If you were going to be stranded on a deserted island forever, what musical item would you take with you and why?
A guitar seems like the obvious choice but I don’t know what I would do for new strings once I broke them.
If your music was going to be featured on any TV show that is currently on right now, which would you love it to be on? Or if you prefer, what is a movie that you love that you wish your music was featured in?

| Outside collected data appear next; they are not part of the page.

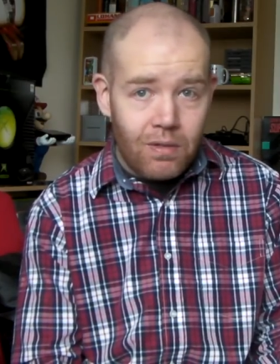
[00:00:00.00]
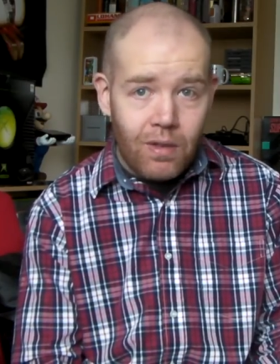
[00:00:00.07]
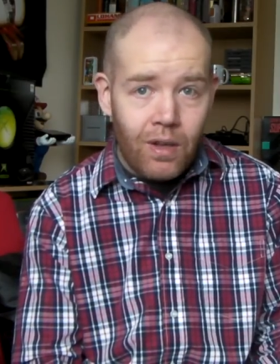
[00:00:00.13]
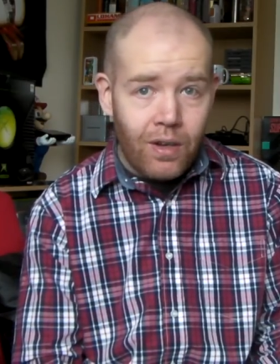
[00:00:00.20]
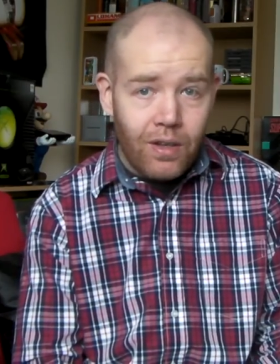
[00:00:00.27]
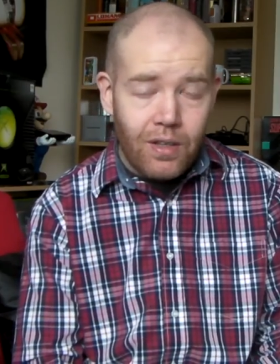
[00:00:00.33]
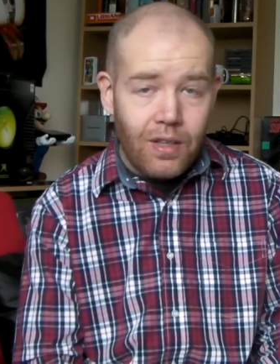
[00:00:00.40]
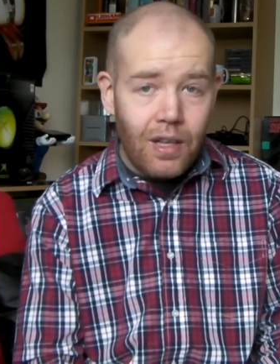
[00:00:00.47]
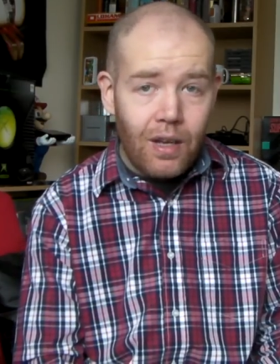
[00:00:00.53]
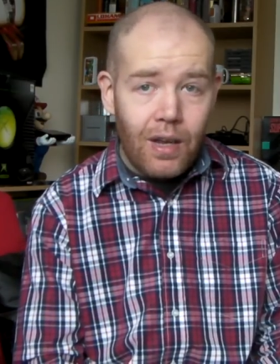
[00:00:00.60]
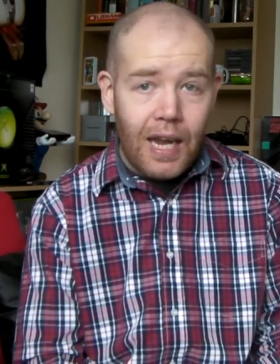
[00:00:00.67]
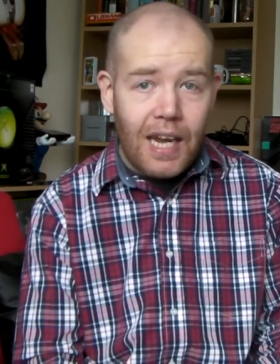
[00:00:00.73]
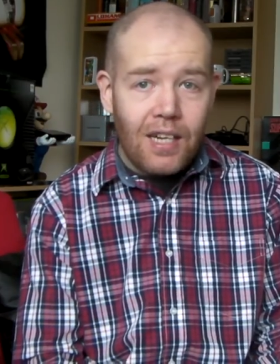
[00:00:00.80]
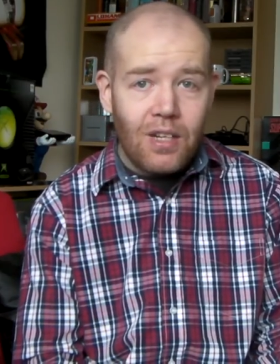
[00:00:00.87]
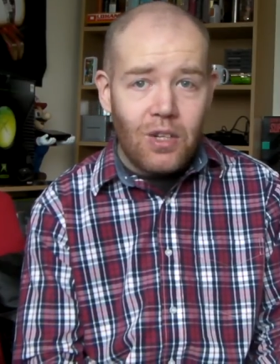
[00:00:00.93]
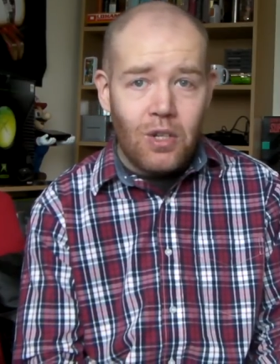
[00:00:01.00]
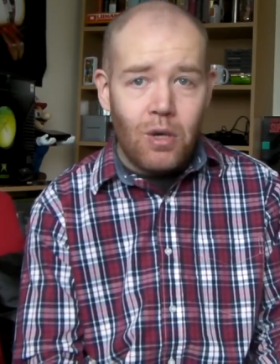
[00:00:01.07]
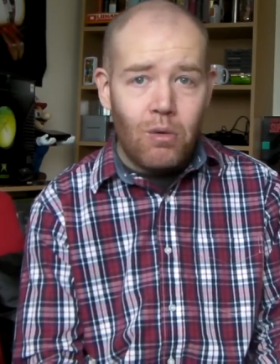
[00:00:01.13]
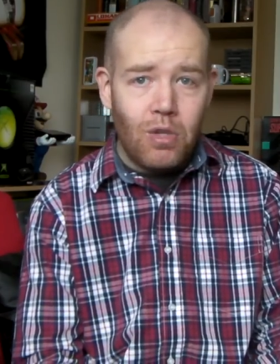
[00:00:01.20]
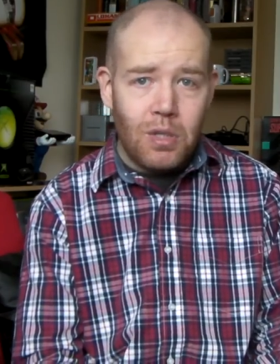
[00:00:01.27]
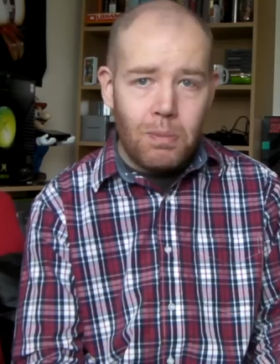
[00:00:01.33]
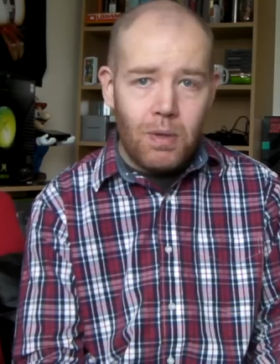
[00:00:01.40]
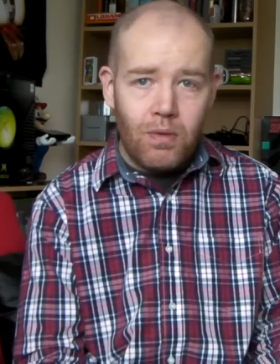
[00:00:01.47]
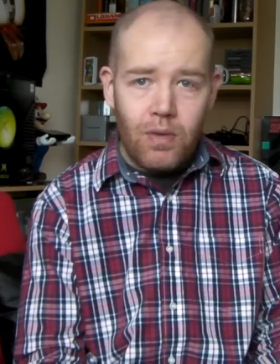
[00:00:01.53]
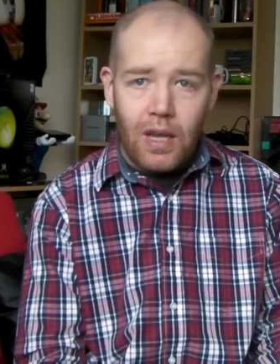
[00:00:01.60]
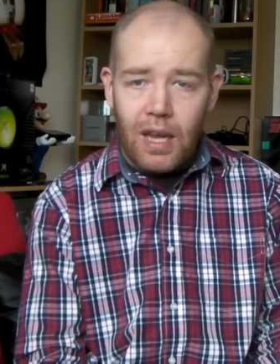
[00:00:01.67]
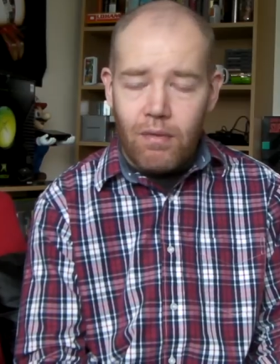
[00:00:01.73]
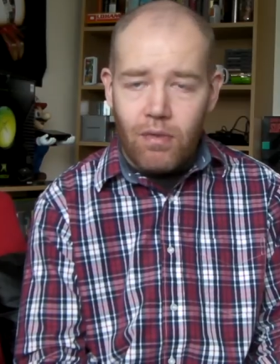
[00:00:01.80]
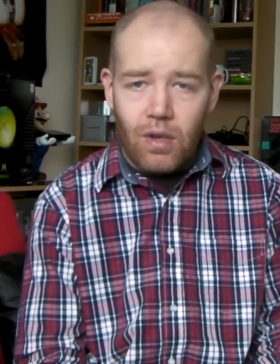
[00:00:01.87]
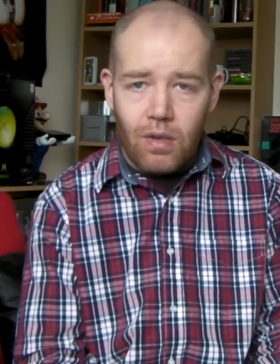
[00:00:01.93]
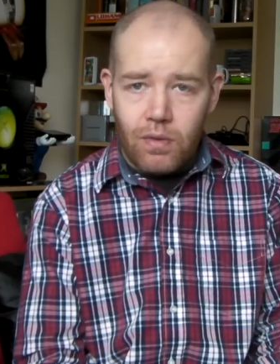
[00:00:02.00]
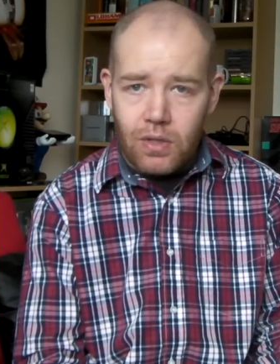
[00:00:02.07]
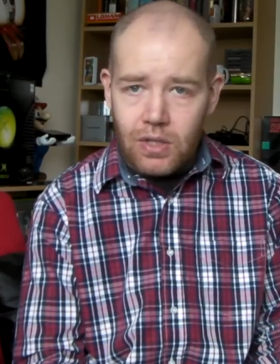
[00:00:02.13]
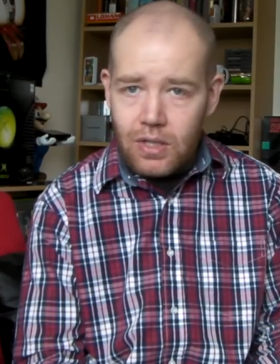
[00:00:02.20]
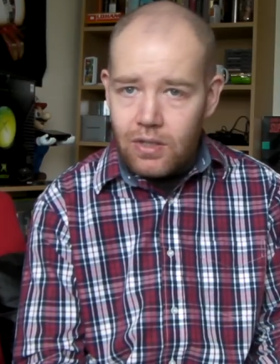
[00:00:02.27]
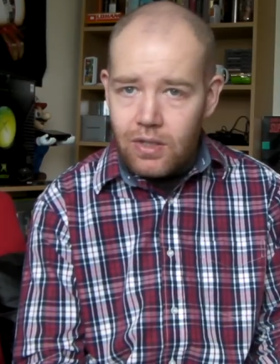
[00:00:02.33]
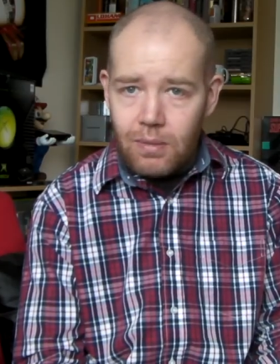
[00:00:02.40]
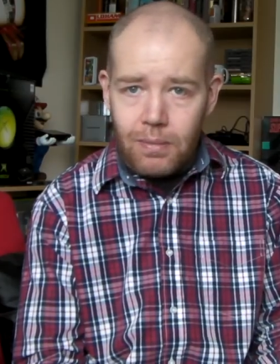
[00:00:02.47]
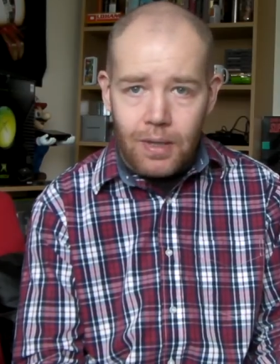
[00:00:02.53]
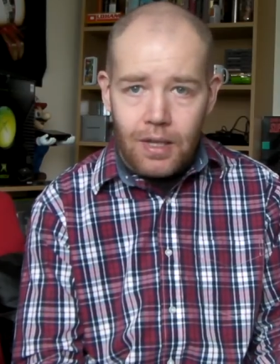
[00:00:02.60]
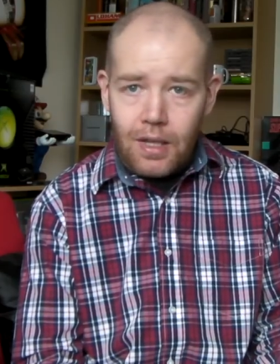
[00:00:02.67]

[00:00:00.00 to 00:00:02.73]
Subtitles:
like, you know, head and shoulders above every other system.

Creatively speaking my favorite thing ever would be to have a melody used in Westworld on the player piano. It’s the coolest show going and the way they use current songs and make them sound the way they do on that piano is fucking outstanding. I would be honored forever to have a song used in any project the Duplass brothers are associated with. I have mad respect for those guys and I love all the work they do. I would of course love for any TV show or movie to license my music. I guess the one mainstream show that I’d pick if it were up to me would be This Is Us because it really seems to connect with a lot of people in a very emotional way. My mom loves NCIS a LOT so if they ever used one of my songs I would be really excited because that would make her happier than the paycheck would make me, and I’d LOVE that paycheck.
At the end of the day, what do you hope your fans take away from your music?
I’m speaking as authentically as possible and even when the stories in the songs aren’t about me the emotions are very real. They’re something I’ve felt or experienced. I hope that people connect with those emotions even when they don’t relate to the narrative of a particular song. I hope people are uplifted and encouraged. I hope that they’re inspired to find their own voice, or use their own voice if they’ve already found it to speak their truth and to speak truth to power. I hope the songs make people have a good time and they become a part of their lives in the same way my favorite music has become a part of mine.